"""

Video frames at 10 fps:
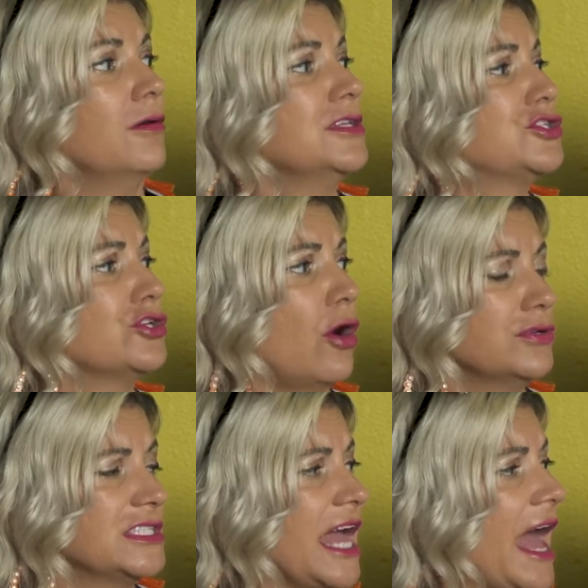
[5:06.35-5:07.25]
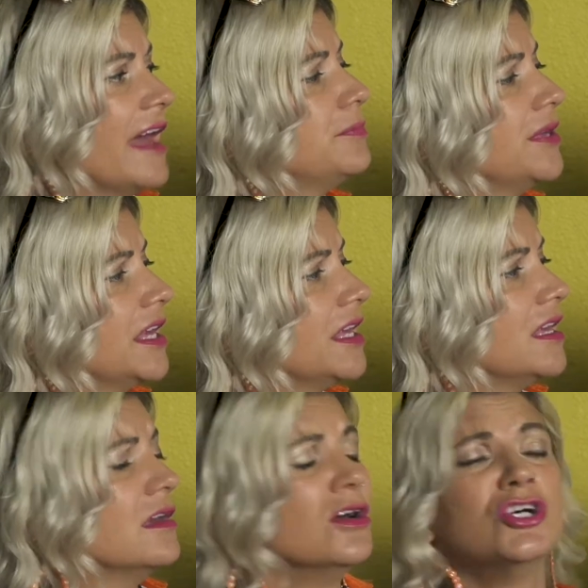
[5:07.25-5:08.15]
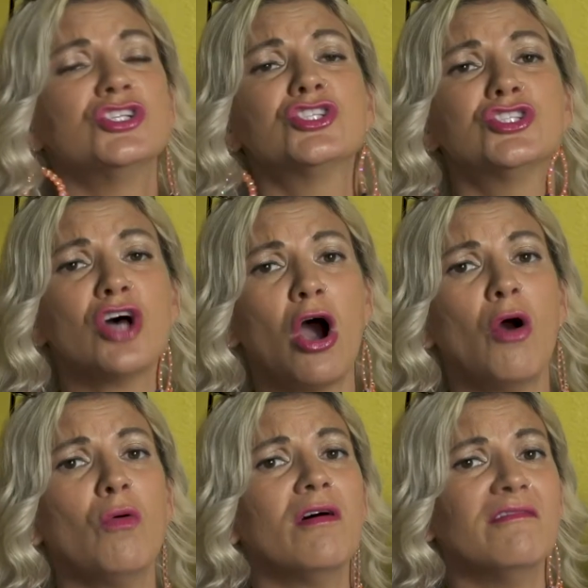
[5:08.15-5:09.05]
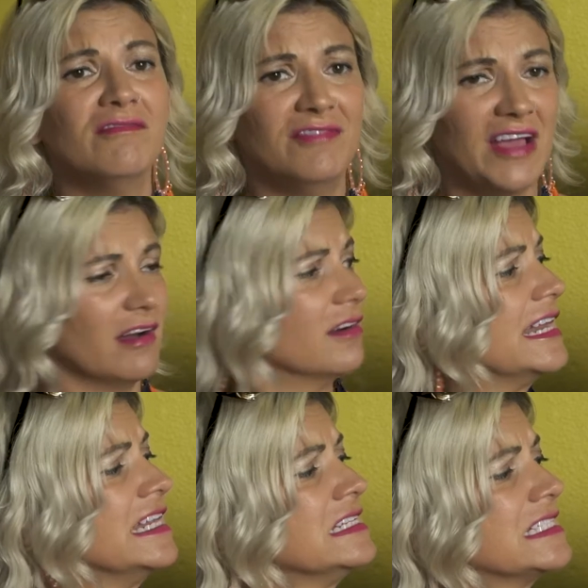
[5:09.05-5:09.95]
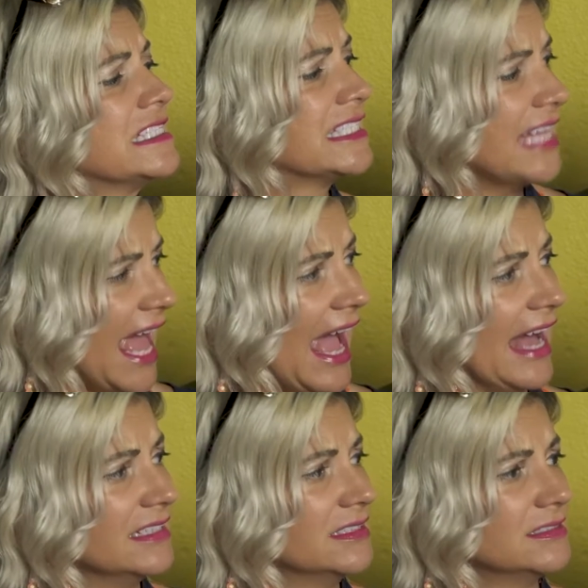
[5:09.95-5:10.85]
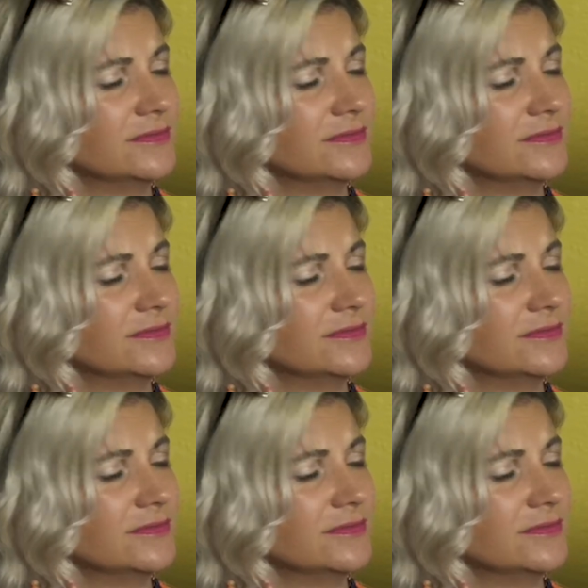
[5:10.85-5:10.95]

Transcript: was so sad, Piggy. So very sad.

"""

**Task item:** Now write out the data word for word, skipping every picture in it.

**Problem solution:**
Video frames at 10 fps:
[5:06.35-5:07.25]
[5:07.25-5:08.15]
[5:08.15-5:09.05]
[5:09.05-5:09.95]
[5:09.95-5:10.85]
[5:10.85-5:10.95]

Transcript: was so sad, Piggy. So very sad.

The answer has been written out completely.